### Work instruction:
From the top of the entries, reproduce each line exactly, stopping after the line that contains "[00:06:33.81]". Omit pictures.

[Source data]
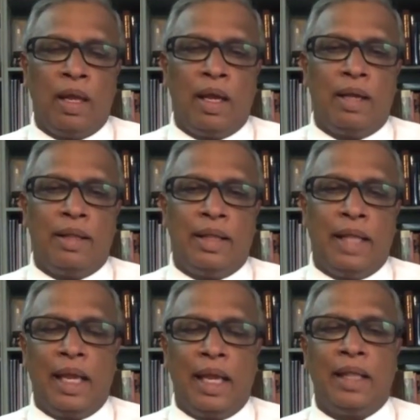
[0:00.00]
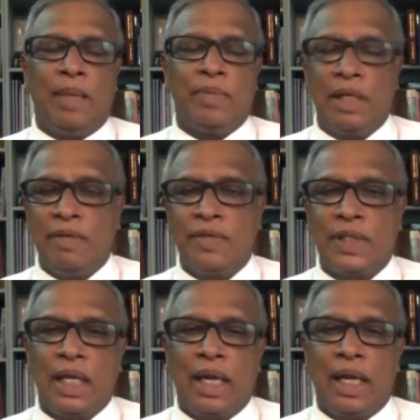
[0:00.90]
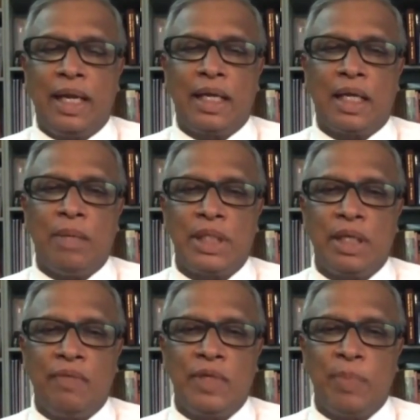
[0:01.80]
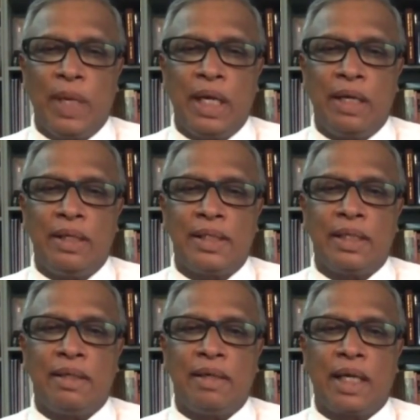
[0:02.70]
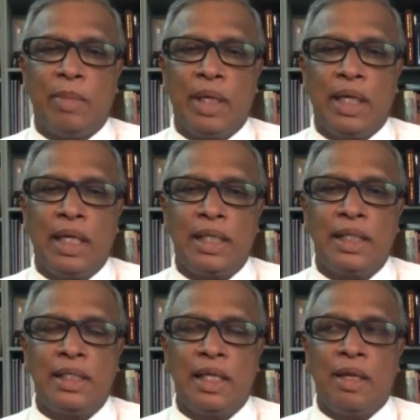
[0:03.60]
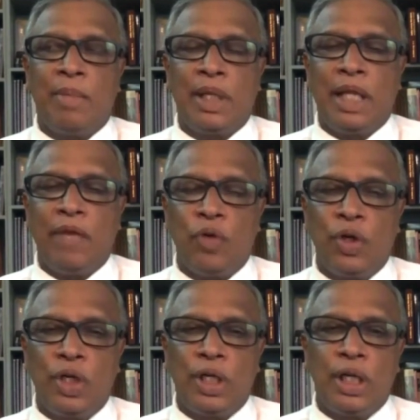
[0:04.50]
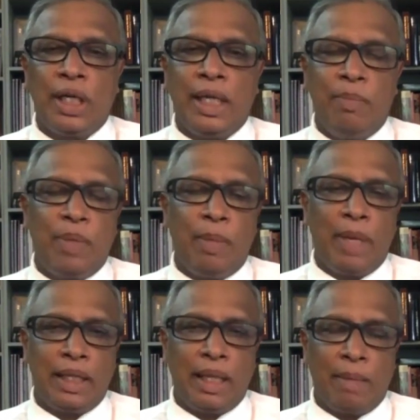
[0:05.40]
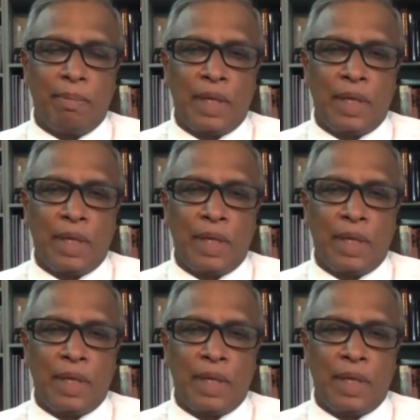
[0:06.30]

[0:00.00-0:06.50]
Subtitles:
They themselves had a commission which made certain recommendations, but they wouldn't implement them.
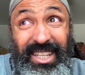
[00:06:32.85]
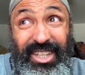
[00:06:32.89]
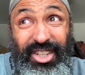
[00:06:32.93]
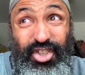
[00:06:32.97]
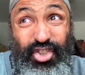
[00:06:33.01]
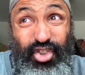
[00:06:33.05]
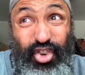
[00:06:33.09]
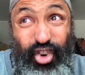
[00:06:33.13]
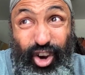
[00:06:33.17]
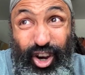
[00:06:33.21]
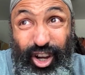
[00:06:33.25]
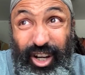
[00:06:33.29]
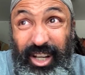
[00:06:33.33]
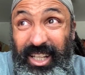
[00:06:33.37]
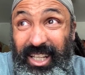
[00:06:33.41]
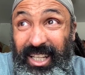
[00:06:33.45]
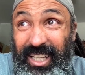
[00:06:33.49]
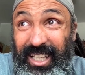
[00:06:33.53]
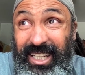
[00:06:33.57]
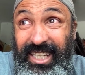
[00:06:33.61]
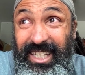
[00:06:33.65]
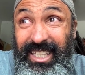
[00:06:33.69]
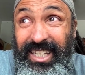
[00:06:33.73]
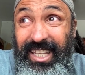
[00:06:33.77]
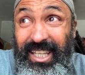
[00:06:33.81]

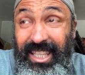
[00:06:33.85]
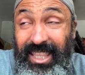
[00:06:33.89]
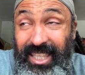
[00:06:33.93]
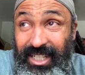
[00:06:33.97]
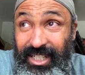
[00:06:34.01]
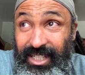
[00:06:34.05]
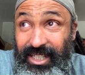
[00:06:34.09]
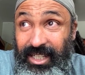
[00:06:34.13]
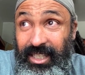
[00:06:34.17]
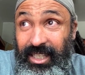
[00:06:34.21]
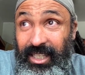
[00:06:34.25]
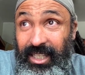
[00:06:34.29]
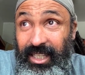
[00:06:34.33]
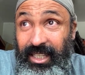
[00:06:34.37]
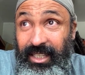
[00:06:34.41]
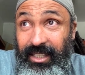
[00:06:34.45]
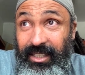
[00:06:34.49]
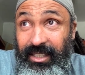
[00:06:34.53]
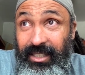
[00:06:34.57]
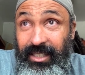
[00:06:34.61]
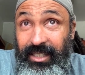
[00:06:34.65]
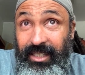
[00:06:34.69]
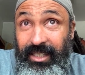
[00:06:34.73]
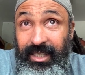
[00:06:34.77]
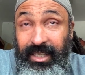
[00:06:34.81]
trotting diligently,
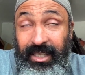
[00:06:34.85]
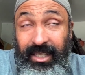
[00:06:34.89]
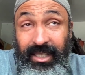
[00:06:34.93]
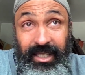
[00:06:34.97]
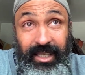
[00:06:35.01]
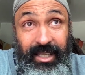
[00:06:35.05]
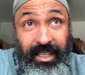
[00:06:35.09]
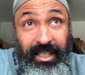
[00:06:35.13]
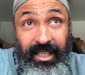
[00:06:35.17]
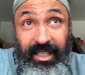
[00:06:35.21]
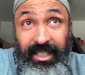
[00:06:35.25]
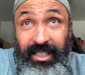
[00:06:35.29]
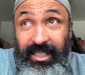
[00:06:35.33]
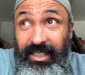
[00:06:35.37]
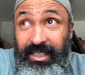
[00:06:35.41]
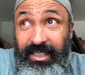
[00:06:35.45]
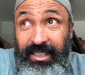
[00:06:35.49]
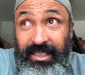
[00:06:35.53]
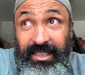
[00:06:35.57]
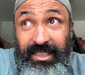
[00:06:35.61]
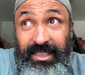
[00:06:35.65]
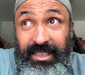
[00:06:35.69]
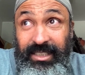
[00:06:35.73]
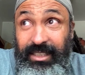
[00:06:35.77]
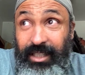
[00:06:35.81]

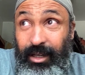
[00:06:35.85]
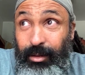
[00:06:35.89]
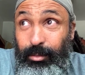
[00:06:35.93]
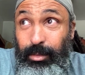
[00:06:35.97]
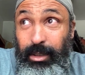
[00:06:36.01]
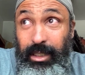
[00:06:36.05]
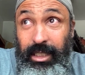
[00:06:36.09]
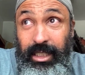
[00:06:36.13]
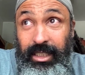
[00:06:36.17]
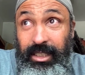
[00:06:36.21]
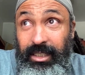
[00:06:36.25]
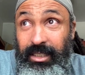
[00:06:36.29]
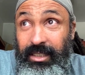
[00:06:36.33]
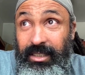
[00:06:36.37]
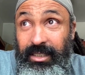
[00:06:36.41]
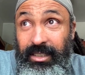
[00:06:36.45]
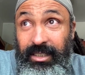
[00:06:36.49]
stumbling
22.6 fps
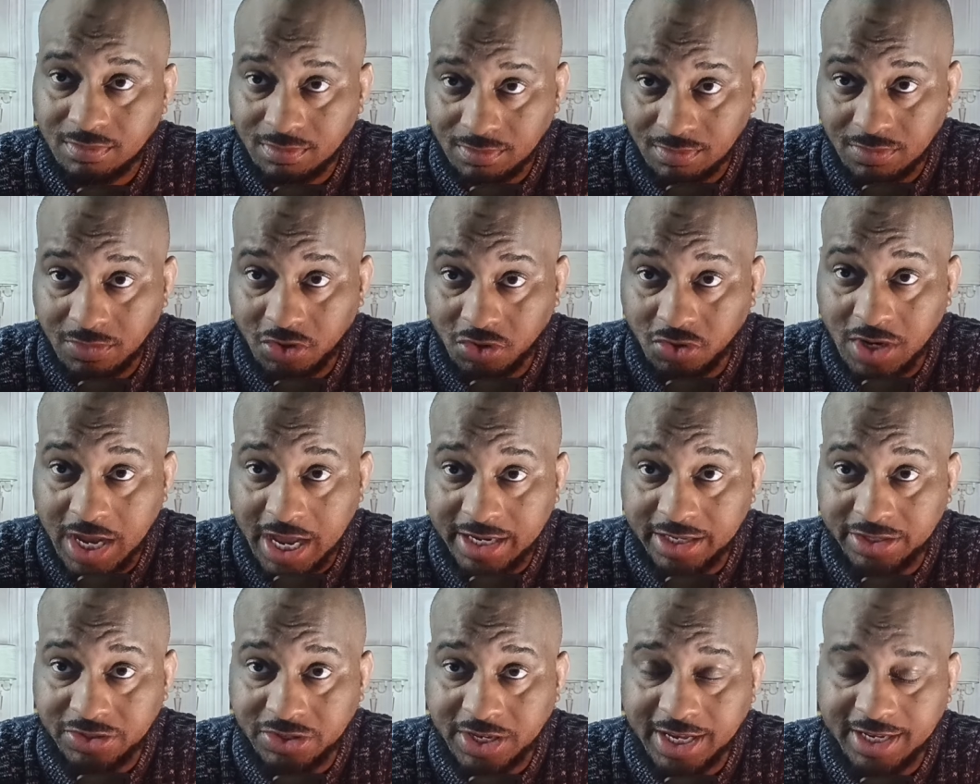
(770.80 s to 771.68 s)
the
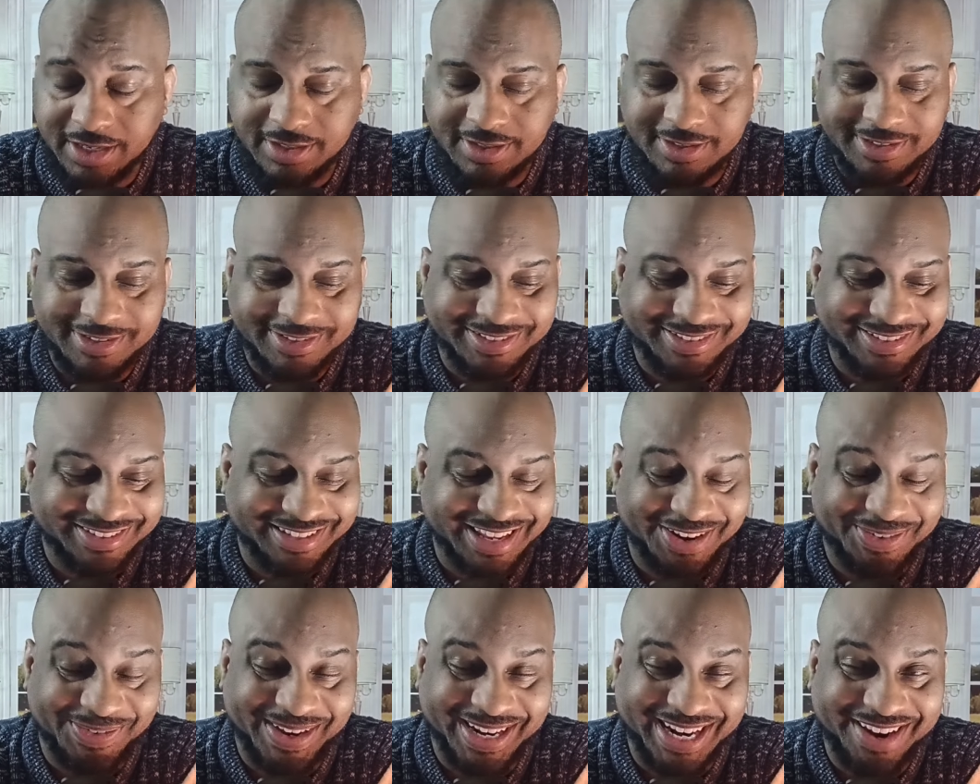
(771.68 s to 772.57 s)
United States,
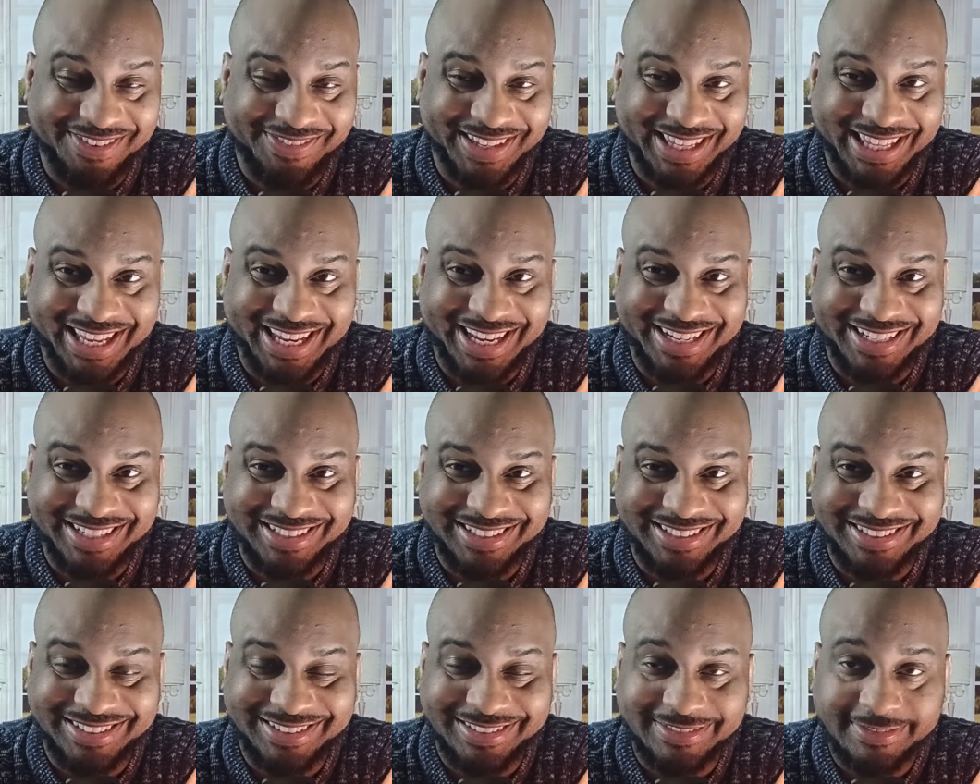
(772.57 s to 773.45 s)
they run everything.
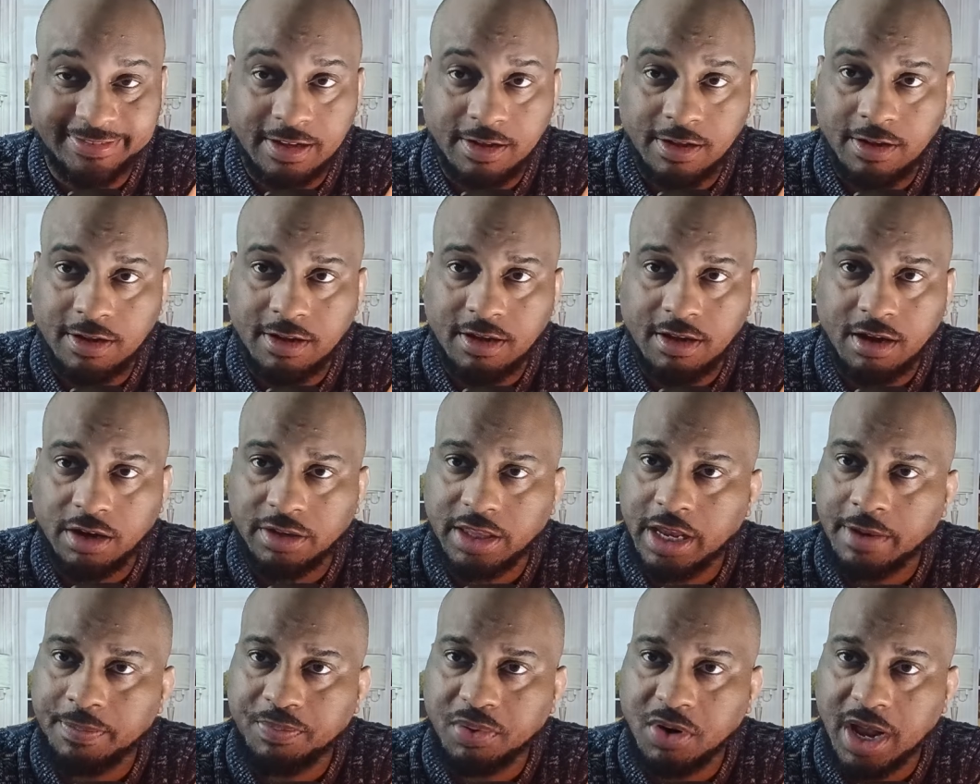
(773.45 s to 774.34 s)
Are
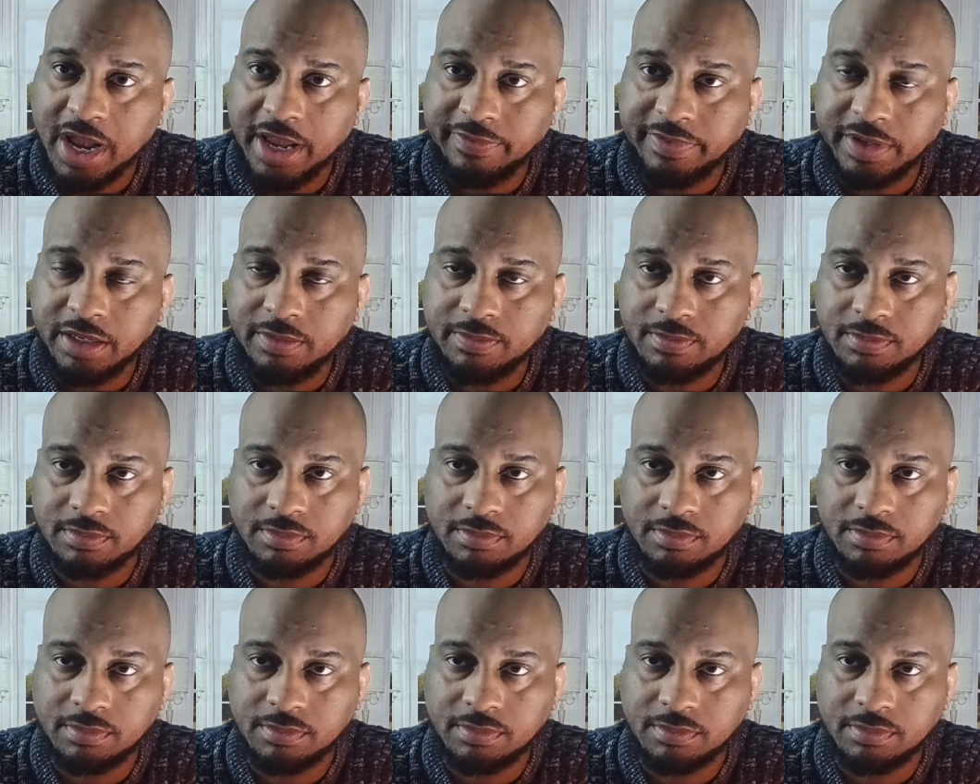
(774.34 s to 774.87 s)
they private?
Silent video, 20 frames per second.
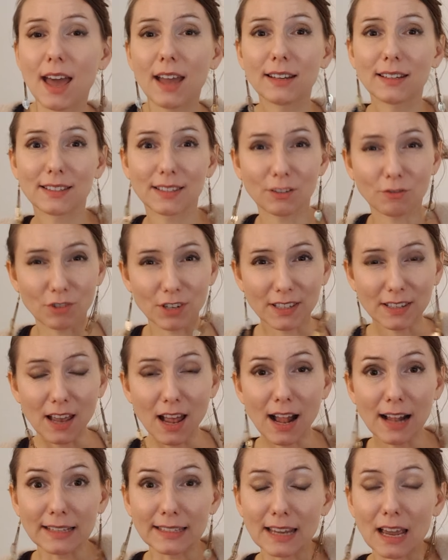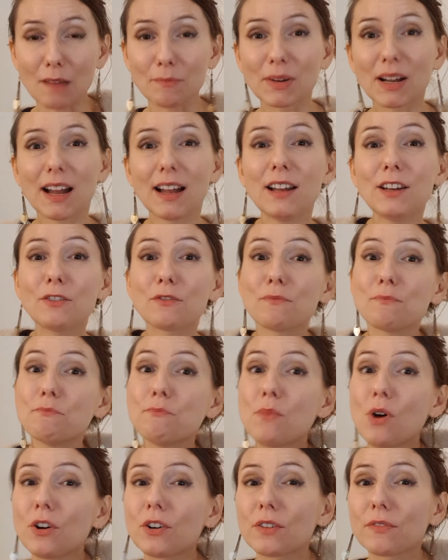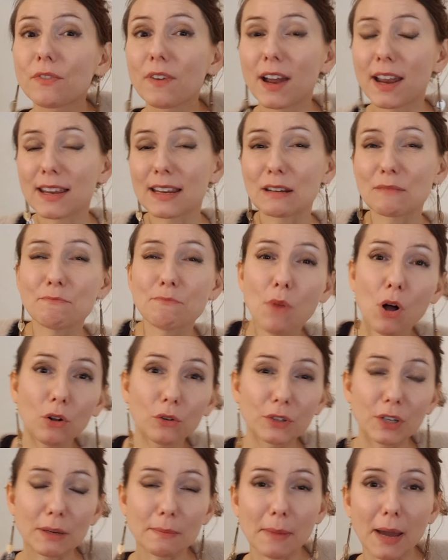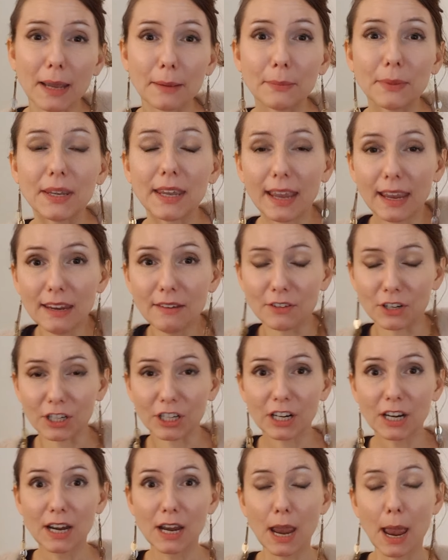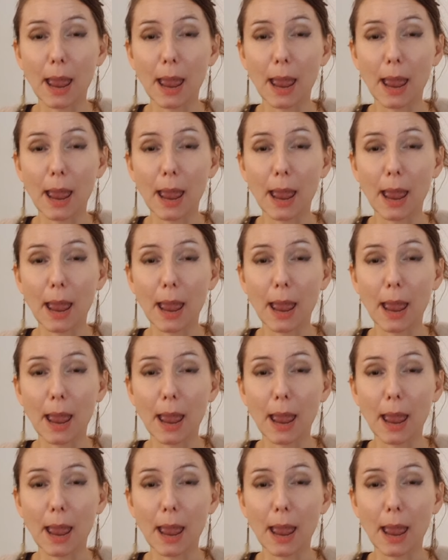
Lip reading: and as a result I'm kind of modifying and molding my behavior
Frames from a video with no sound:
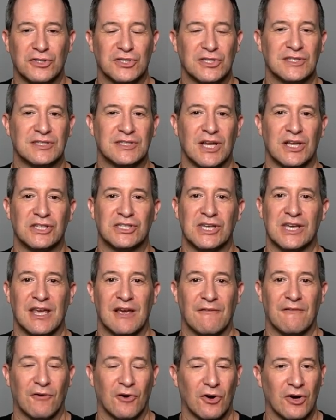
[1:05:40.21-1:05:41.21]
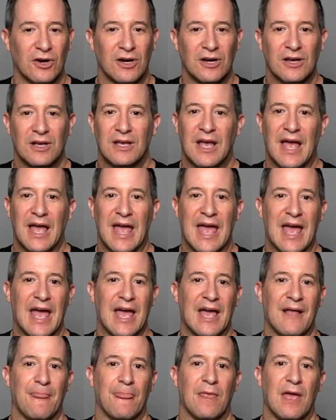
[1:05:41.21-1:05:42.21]
She's such a giver,
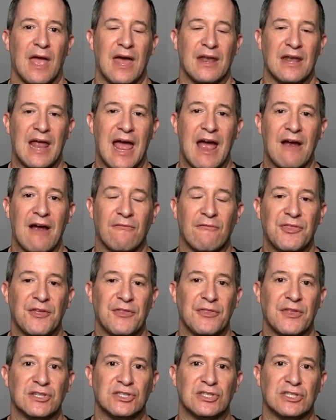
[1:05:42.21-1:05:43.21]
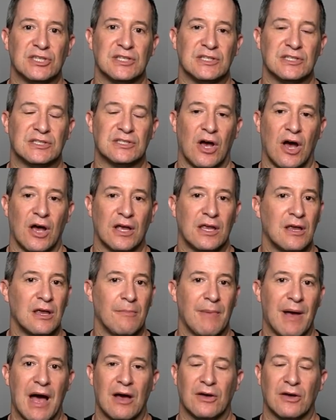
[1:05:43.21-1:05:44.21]
and everything that she's talking
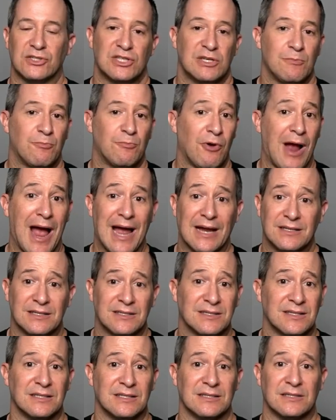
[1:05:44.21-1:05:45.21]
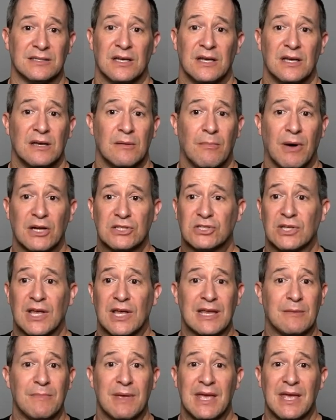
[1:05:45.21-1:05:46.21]
about, she practices, much
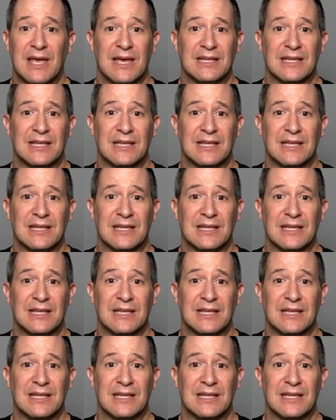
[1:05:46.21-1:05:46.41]
like me.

### Written solution:
[0:00.00]
[0:00.90]
[0:01.80]
[0:02.70]
[0:03.60]
[0:04.50]
[0:05.40]
[0:06.30]

[0:00.00-0:06.50]
Subtitles:
They themselves had a commission which made certain recommendations, but they wouldn't implement them.
[00:06:32.85]
[00:06:32.89]
[00:06:32.93]
[00:06:32.97]
[00:06:33.01]
[00:06:33.05]
[00:06:33.09]
[00:06:33.13]
[00:06:33.17]
[00:06:33.21]
[00:06:33.25]
[00:06:33.29]
[00:06:33.33]
[00:06:33.37]
[00:06:33.41]
[00:06:33.45]
[00:06:33.49]
[00:06:33.53]
[00:06:33.57]
[00:06:33.61]
[00:06:33.65]
[00:06:33.69]
[00:06:33.73]
[00:06:33.77]
[00:06:33.81]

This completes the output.